[Stored data entries]
■ ■ ■
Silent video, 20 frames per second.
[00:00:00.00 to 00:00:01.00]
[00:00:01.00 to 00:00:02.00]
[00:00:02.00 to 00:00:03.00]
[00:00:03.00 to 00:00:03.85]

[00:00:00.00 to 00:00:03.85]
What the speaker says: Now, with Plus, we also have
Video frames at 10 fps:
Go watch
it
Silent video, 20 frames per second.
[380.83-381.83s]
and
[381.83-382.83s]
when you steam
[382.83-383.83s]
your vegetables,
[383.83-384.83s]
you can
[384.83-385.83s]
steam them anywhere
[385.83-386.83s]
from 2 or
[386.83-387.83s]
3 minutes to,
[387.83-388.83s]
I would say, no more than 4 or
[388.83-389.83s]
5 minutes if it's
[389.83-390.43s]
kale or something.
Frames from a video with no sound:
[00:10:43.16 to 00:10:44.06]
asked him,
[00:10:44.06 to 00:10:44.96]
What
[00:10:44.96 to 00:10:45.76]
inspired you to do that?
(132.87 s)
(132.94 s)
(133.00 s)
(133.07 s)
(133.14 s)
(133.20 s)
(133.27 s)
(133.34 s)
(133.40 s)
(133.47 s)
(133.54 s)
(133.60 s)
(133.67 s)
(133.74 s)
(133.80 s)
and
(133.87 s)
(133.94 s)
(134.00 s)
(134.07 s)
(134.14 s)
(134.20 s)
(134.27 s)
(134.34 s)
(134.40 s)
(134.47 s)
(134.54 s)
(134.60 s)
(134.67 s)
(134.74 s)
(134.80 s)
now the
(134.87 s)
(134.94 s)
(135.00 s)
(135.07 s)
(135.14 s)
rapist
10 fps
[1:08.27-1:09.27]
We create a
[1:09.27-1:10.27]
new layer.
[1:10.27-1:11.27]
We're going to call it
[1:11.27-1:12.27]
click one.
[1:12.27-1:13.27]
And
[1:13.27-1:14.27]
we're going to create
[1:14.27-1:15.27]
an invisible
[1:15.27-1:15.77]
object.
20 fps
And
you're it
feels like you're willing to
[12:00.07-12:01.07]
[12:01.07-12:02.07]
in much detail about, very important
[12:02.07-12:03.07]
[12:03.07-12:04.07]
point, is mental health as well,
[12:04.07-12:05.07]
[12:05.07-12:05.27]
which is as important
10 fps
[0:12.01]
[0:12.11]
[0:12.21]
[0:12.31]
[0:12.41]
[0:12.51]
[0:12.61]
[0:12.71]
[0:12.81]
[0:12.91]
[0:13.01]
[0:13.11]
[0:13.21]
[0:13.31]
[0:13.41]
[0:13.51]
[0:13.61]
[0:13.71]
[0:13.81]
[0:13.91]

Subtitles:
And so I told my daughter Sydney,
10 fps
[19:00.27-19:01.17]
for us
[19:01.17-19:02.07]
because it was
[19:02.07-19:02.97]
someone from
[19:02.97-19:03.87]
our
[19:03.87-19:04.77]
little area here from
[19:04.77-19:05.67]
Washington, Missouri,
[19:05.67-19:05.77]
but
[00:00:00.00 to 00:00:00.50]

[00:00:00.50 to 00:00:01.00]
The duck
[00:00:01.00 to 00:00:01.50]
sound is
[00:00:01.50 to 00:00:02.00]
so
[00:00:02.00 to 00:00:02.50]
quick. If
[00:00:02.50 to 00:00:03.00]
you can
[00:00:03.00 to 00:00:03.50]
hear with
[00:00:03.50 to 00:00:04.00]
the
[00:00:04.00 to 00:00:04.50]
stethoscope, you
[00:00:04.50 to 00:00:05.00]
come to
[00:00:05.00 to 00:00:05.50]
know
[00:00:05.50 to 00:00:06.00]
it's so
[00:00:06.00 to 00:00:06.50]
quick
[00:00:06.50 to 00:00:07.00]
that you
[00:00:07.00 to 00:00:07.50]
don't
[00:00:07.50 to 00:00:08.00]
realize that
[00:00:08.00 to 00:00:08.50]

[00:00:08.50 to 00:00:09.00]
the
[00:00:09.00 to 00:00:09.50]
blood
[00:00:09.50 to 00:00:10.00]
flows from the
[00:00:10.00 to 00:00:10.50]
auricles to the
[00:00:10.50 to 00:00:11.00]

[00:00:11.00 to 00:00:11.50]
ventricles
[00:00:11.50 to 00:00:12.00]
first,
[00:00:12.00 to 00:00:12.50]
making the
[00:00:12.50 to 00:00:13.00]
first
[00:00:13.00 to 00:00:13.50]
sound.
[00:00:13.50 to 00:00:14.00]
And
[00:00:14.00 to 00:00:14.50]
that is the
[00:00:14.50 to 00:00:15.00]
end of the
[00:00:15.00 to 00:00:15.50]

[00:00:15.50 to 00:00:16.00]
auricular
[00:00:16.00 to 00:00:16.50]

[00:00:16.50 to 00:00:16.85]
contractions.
■ ■ ■
Copy exactly the line that contains "[00:00:12.50 to 00:00:13.00]" and every line after it, up to and including the last line of the records.

[00:00:12.50 to 00:00:13.00]
first
[00:00:13.00 to 00:00:13.50]
sound.
[00:00:13.50 to 00:00:14.00]
And
[00:00:14.00 to 00:00:14.50]
that is the
[00:00:14.50 to 00:00:15.00]
end of the
[00:00:15.00 to 00:00:15.50]

[00:00:15.50 to 00:00:16.00]
auricular
[00:00:16.00 to 00:00:16.50]

[00:00:16.50 to 00:00:16.85]
contractions.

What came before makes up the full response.